(Stored data entries)
== Segment start ==

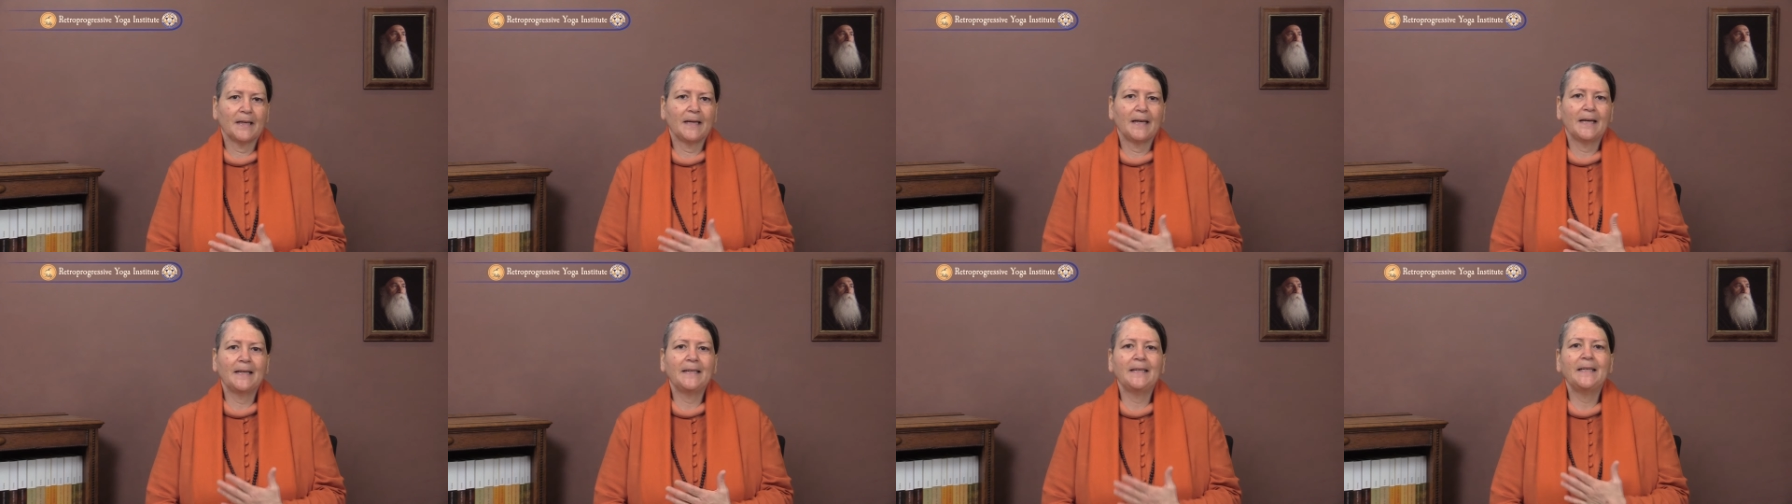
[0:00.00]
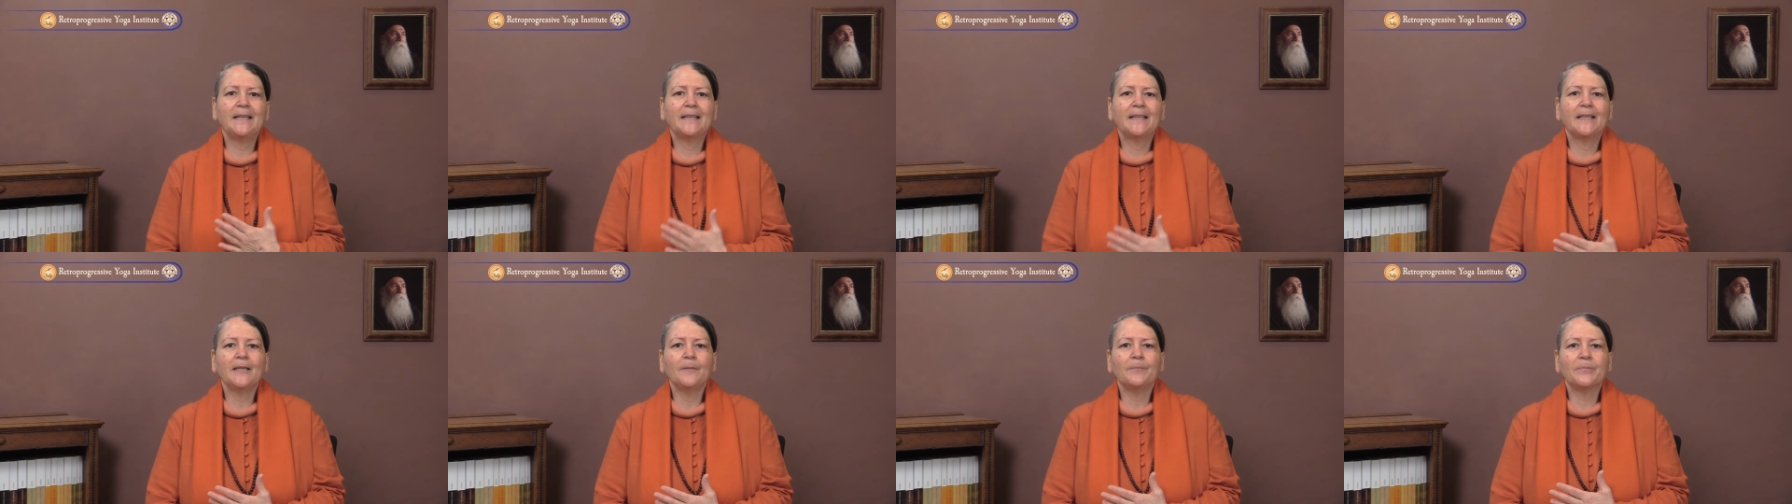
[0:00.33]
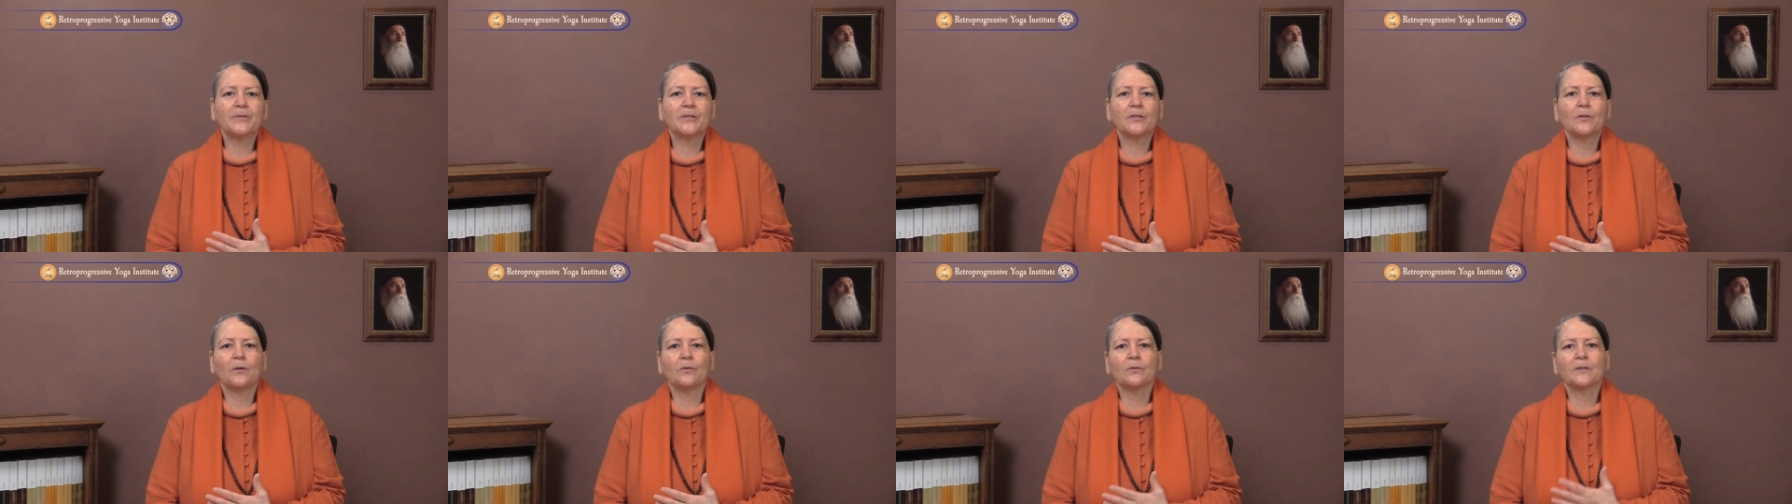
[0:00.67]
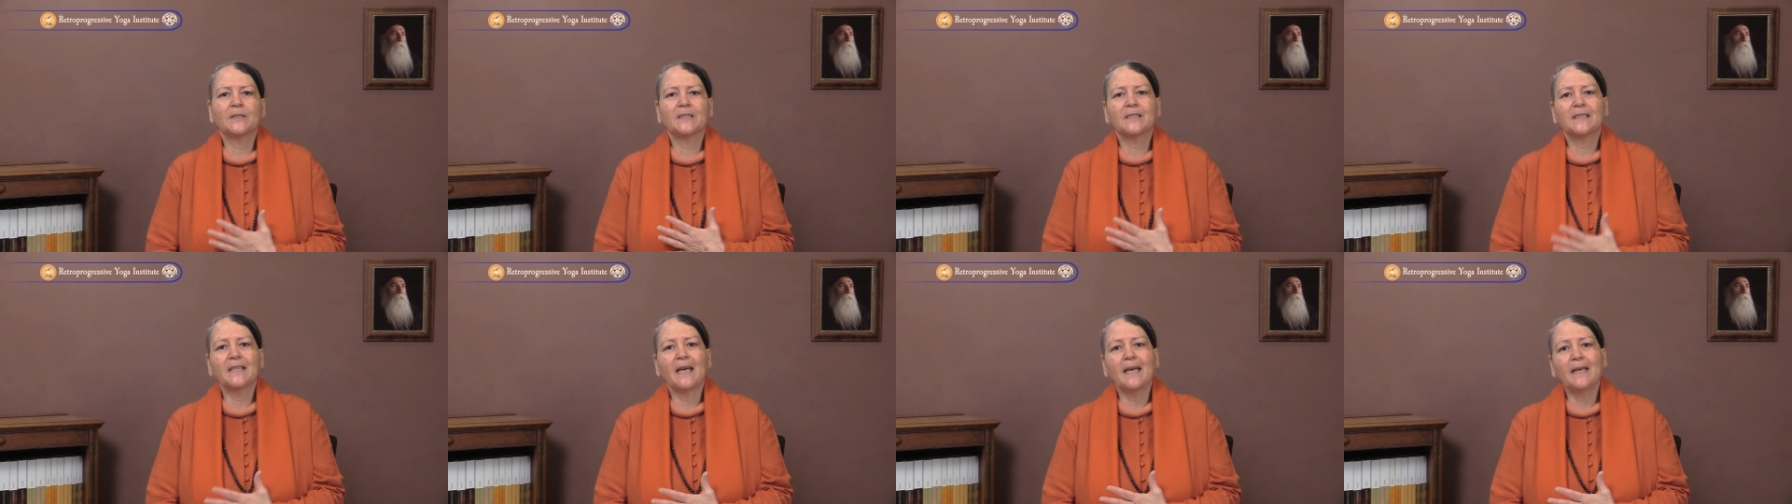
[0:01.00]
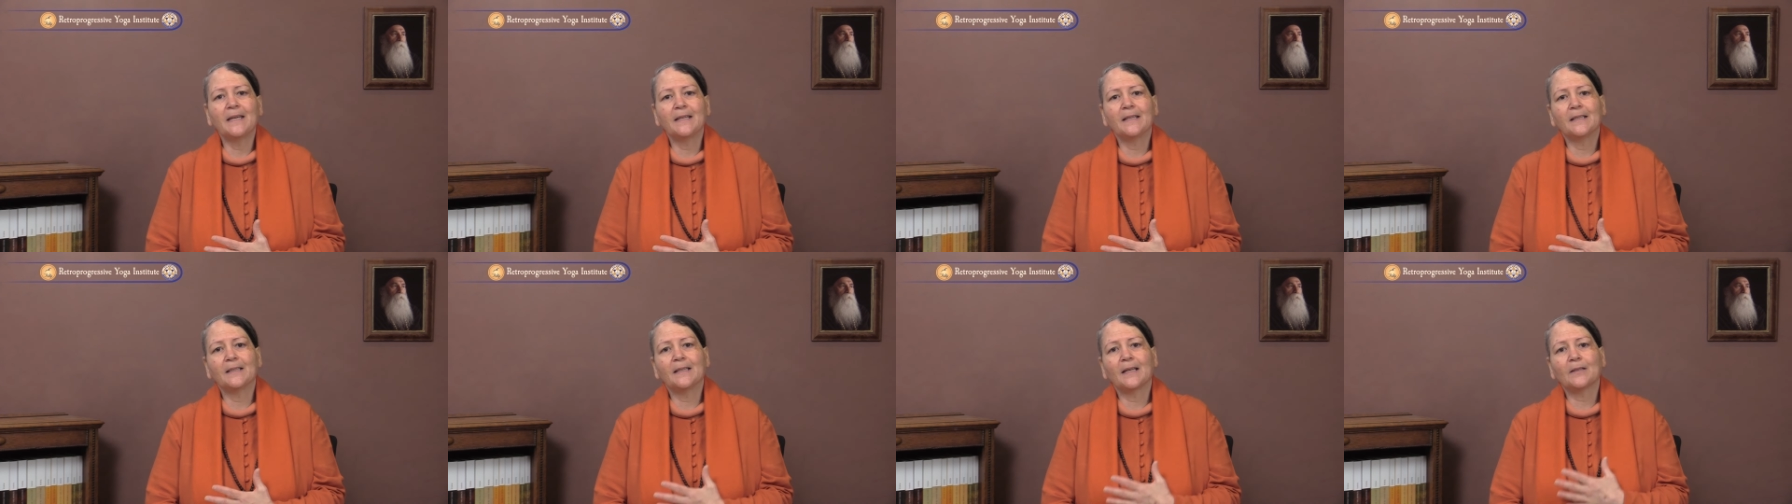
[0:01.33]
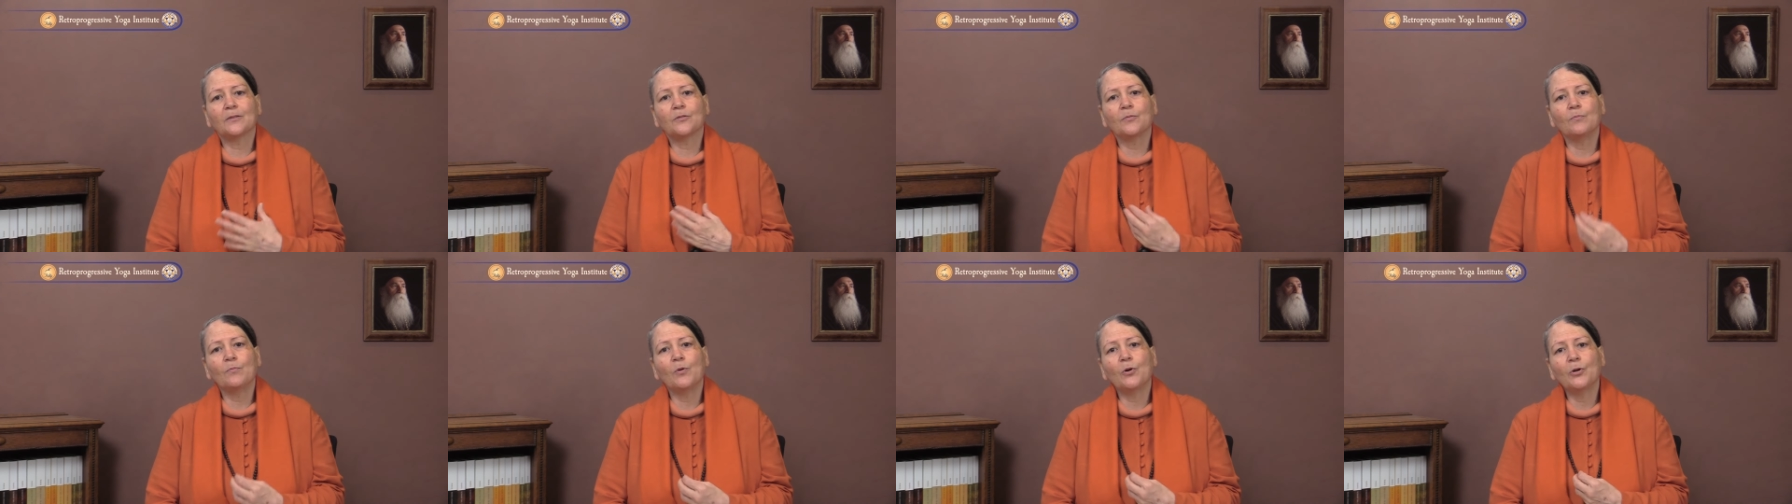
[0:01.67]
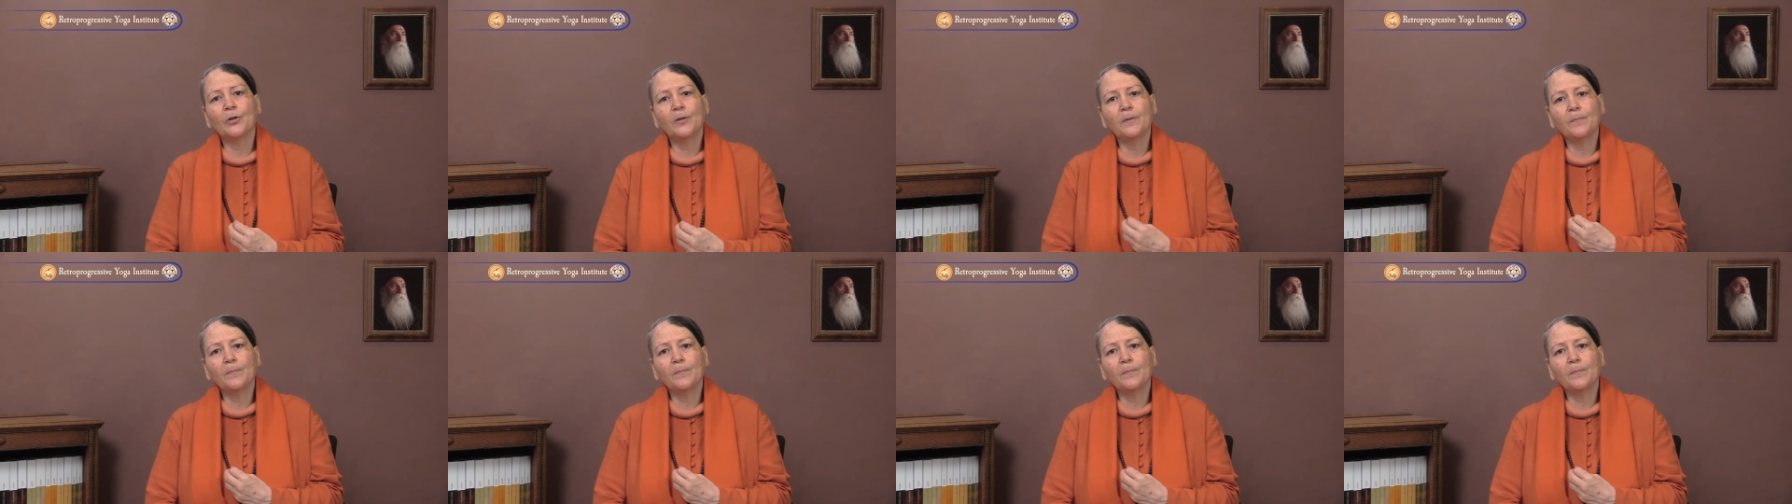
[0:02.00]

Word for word: And he keeps on saying that more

== Segment end ==

About this exercise: Every line of the data above is to be set down word for word, with the pictures left out.

Solution for this task:
[0:00.00]
[0:00.33]
[0:00.67]
[0:01.00]
[0:01.33]
[0:01.67]
[0:02.00]

Word for word: And he keeps on saying that more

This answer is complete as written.